Столица той приграничной державы тогда представляла (да и сейчас, не сомневаюсь, представляет) крайне жалкое зрелище. Город маленький, грязный и полный разбойников. Искоренять разбойников Великий князь не собирался, считая, что существование в постоянном напряжении поддерживает в жителях столицы здоровый ратный дух. И тем не менее, столица на то и столица, чтобы в ней собирались не только храбрейшие, но и мудрейшие люди державы. Общение с этими мудрейшими людьми весьма благоприятно сказалось на общем развитии пана Михала, который, как оказалось, имел не только острый глаз, но и пытливый ум. Великий князь по достоинству оценил такие скорые и, главное, похвальнейшие изменения в своем оруженосце (а именно на таковую должность тот и был вначале определен) и уже на следующий год включил пана Михала в состав посольства, отправленного им в цивилизованные страны на поиски союзников или хотя бы денежных средств, в которых он сильно нуждался, готовясь к очередному походу на Тартар.

Отправленное сроком всего на одно лето, посольство сильно задержалось. Оно и неудивительно: вкладывать деньги, а тем более силы, в сомнительное предприятие — дело весьма непривлекательное. Вот почему, стараясь во что бы то ни стало справиться с порученным ему делом, великокняжеский посол, переезжая из страны в страну, с каждым разом сулил все более и более заманчивые выгоды.

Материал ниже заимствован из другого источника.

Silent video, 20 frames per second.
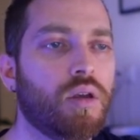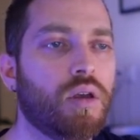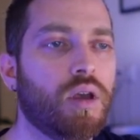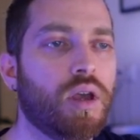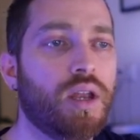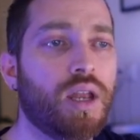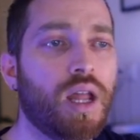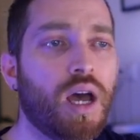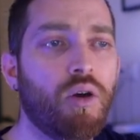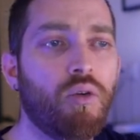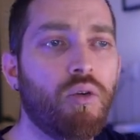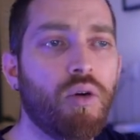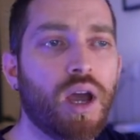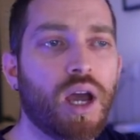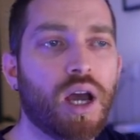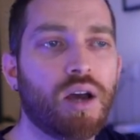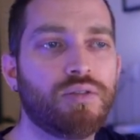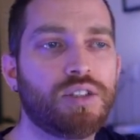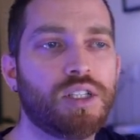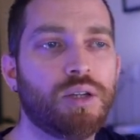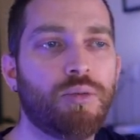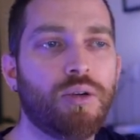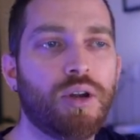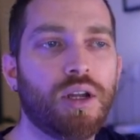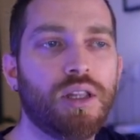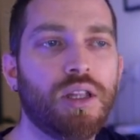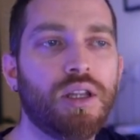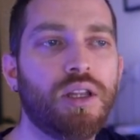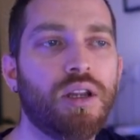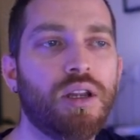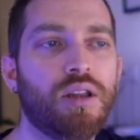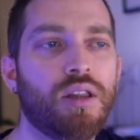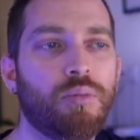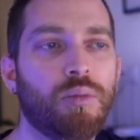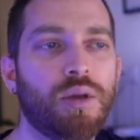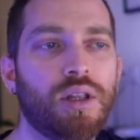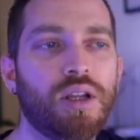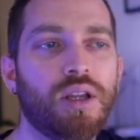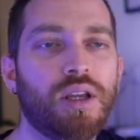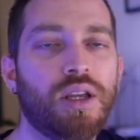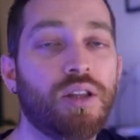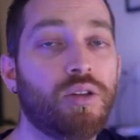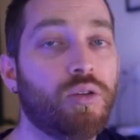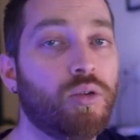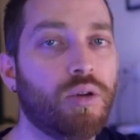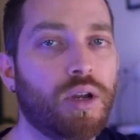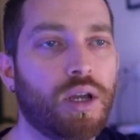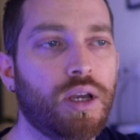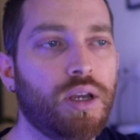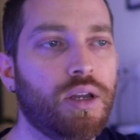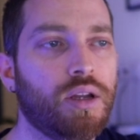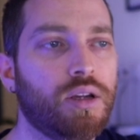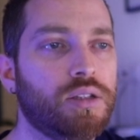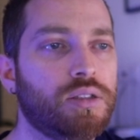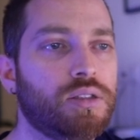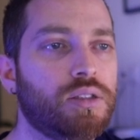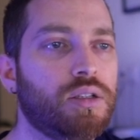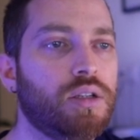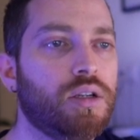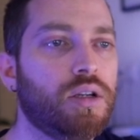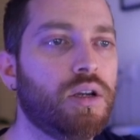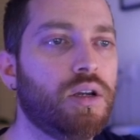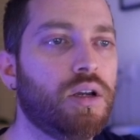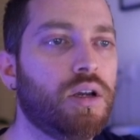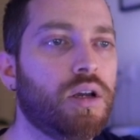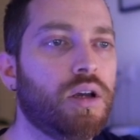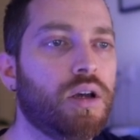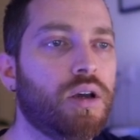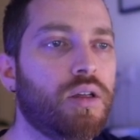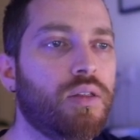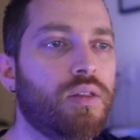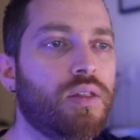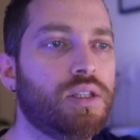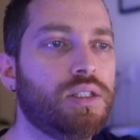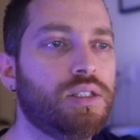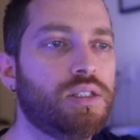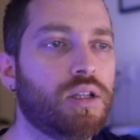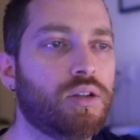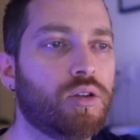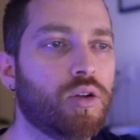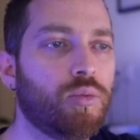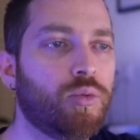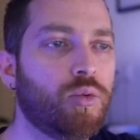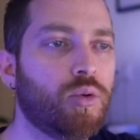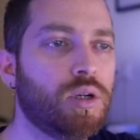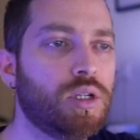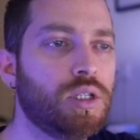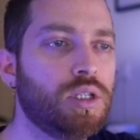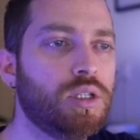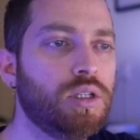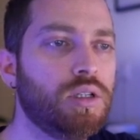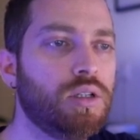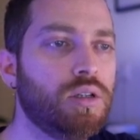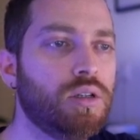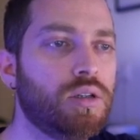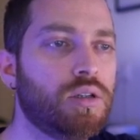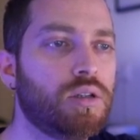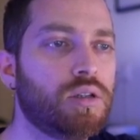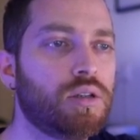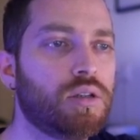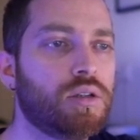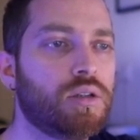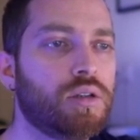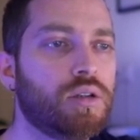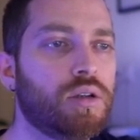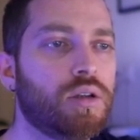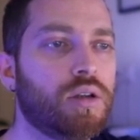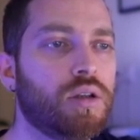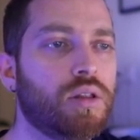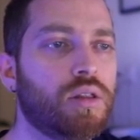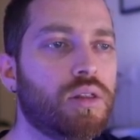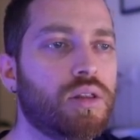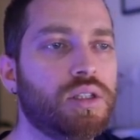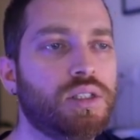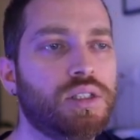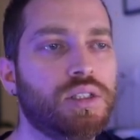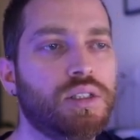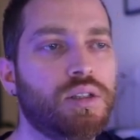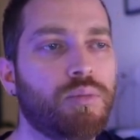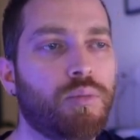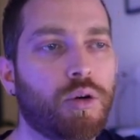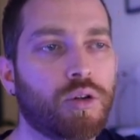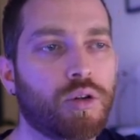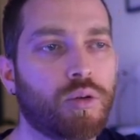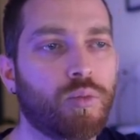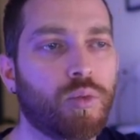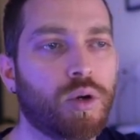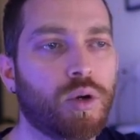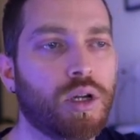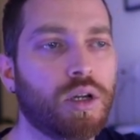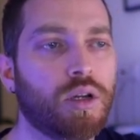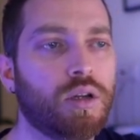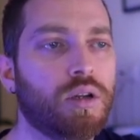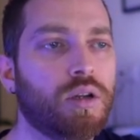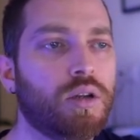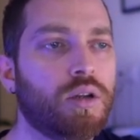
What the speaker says: And now I have separated in the middle in two layers. This is the top one, this is the bottom one.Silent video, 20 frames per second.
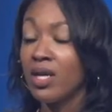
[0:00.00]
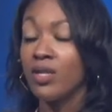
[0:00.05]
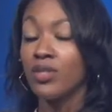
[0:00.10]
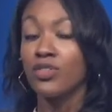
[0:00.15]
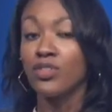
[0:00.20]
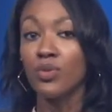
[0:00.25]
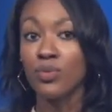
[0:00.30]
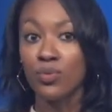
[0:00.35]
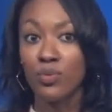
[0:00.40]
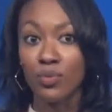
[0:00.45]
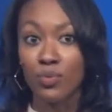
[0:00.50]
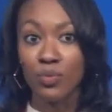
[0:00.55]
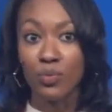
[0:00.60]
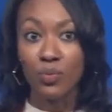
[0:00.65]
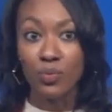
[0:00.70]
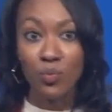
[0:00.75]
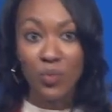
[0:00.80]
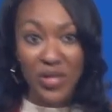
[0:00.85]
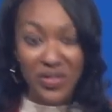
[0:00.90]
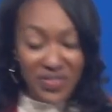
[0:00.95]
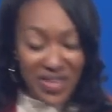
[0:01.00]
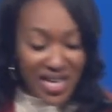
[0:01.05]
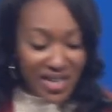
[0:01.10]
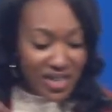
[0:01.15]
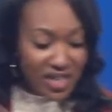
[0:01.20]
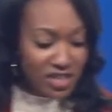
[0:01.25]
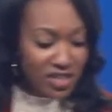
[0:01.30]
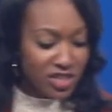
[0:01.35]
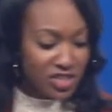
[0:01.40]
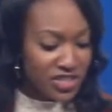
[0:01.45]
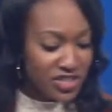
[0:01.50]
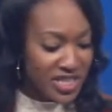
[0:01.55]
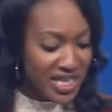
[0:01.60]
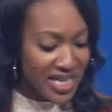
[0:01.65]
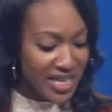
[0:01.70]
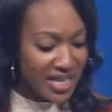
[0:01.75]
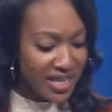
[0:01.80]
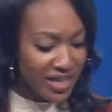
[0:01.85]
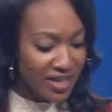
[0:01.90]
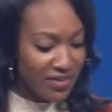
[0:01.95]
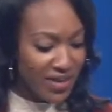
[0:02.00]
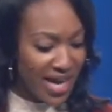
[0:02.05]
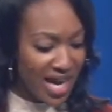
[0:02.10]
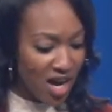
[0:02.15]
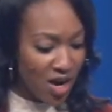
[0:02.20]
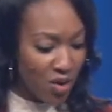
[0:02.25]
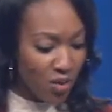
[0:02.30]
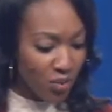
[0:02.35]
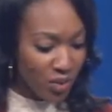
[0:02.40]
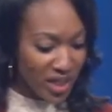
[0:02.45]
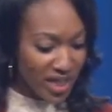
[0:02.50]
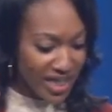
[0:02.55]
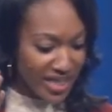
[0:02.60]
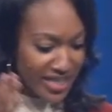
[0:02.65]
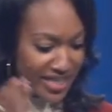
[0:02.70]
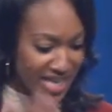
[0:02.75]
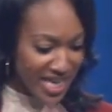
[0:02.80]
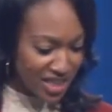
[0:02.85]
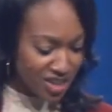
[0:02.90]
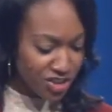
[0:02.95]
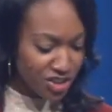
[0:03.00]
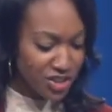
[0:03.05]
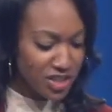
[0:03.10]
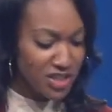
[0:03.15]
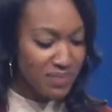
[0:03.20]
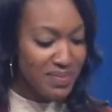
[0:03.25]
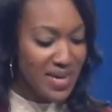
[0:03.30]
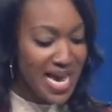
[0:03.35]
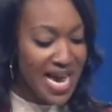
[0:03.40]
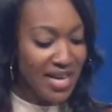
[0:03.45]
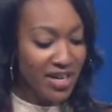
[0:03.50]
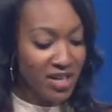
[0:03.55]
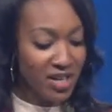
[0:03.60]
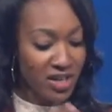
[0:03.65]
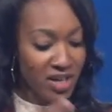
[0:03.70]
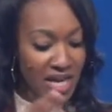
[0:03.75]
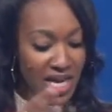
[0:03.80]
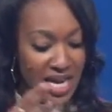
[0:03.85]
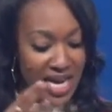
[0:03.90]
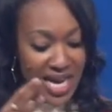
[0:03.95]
So, with that understanding of how connections matter,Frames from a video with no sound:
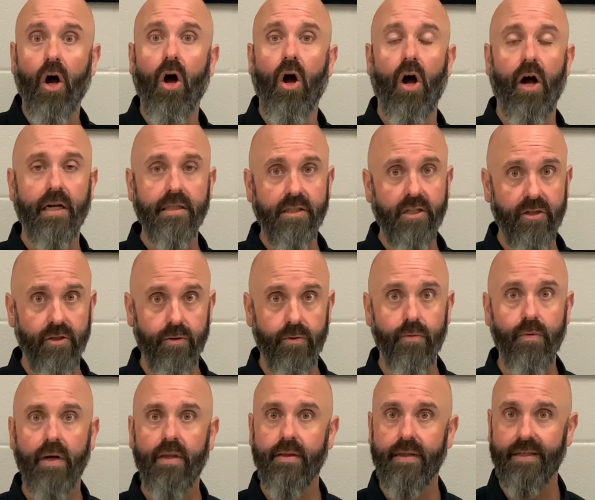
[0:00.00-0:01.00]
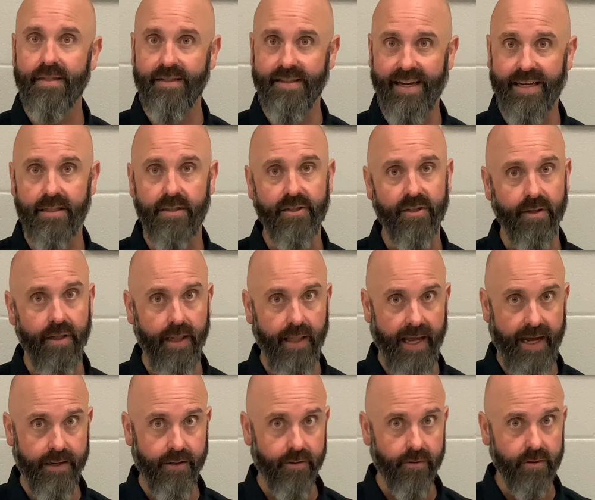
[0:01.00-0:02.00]
onto the stenciled
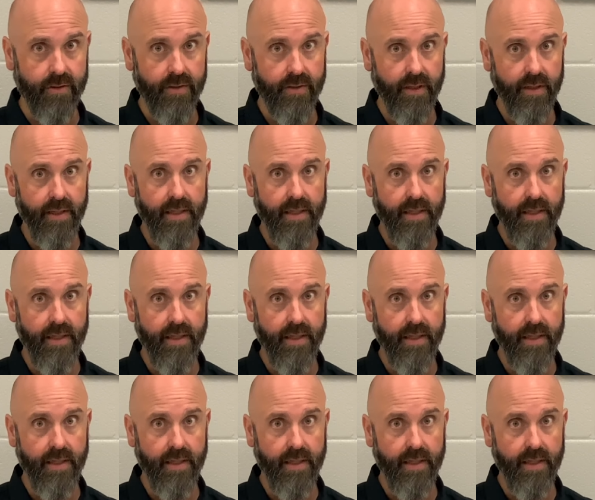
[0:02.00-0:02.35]
letters.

Однако это не привело к желаемому результату, так как вскоре посулы его стали до того невероятными, что не стоило уже было и надеяться на то, будто кто-либо поверит в них и пойдет на заключение воинского союза или — смех, да и только! — раскроет свои сундуки. Надо полагать, что господин великокняжеский посол и сам это вскоре прекрасно понял, однако, тем не менее, не оставлял своих отчаянных попыток и продолжал скитаться от двора к двору. А что еще ему оставалось делать? Вернуться домой и сообщить о провале своей дипломатической миссии, после чего его, обвиненного в государственной измене, посадили бы на кол? Вот посол и продолжал неукоснительно выполнять возложенную на него миссию, казна, приданная ему, неумолимо истощалась, да и само его посольство становилось все менее и менее людным, ибо из каждой посещенной им столицы посол отправлял на родину гонца с — увы! — неутешительным известием.